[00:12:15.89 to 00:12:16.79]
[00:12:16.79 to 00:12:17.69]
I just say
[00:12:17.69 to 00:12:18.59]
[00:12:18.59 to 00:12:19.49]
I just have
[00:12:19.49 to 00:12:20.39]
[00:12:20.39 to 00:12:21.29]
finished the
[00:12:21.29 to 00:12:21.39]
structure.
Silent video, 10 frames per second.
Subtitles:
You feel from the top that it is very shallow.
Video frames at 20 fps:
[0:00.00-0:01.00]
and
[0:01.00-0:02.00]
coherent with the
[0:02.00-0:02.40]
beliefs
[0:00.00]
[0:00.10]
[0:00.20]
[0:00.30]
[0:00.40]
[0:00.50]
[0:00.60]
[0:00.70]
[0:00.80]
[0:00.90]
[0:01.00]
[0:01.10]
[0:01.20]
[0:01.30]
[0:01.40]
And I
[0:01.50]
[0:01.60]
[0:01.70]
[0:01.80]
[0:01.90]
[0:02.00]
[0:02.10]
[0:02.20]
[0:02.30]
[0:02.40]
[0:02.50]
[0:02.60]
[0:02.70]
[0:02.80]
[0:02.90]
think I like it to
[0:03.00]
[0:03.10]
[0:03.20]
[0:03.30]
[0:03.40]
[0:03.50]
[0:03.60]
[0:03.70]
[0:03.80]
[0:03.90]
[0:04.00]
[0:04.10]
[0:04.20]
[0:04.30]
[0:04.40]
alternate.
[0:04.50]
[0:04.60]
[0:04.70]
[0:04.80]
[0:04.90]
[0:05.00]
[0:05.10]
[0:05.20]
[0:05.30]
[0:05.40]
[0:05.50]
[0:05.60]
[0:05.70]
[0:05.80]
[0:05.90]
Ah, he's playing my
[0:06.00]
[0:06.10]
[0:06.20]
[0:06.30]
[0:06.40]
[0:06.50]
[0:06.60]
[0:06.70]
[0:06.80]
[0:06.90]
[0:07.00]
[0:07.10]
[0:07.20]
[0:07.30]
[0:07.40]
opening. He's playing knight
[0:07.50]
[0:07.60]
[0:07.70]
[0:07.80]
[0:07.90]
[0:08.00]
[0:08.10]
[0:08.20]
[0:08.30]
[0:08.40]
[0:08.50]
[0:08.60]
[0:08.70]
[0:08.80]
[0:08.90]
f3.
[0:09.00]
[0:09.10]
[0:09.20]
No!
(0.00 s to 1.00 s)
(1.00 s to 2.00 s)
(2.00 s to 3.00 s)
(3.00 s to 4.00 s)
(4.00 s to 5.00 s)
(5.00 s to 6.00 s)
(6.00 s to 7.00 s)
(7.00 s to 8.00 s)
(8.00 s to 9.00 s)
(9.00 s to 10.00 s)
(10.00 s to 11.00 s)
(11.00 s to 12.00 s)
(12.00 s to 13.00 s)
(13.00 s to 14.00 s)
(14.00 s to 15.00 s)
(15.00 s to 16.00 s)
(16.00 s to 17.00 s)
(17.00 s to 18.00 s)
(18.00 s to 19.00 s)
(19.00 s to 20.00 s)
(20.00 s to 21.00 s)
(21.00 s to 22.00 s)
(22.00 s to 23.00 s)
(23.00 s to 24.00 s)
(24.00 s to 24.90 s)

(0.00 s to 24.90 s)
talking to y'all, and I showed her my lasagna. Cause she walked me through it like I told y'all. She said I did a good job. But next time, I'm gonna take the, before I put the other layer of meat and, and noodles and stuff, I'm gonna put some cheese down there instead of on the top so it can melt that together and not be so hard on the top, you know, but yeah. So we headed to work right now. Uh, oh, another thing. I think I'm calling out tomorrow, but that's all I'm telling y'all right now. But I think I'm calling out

----------

(WORK ITEM) What is the number of lines in the entries above that contain the word "frames"? Answer with that number only.

(TASK RESPONSE) 2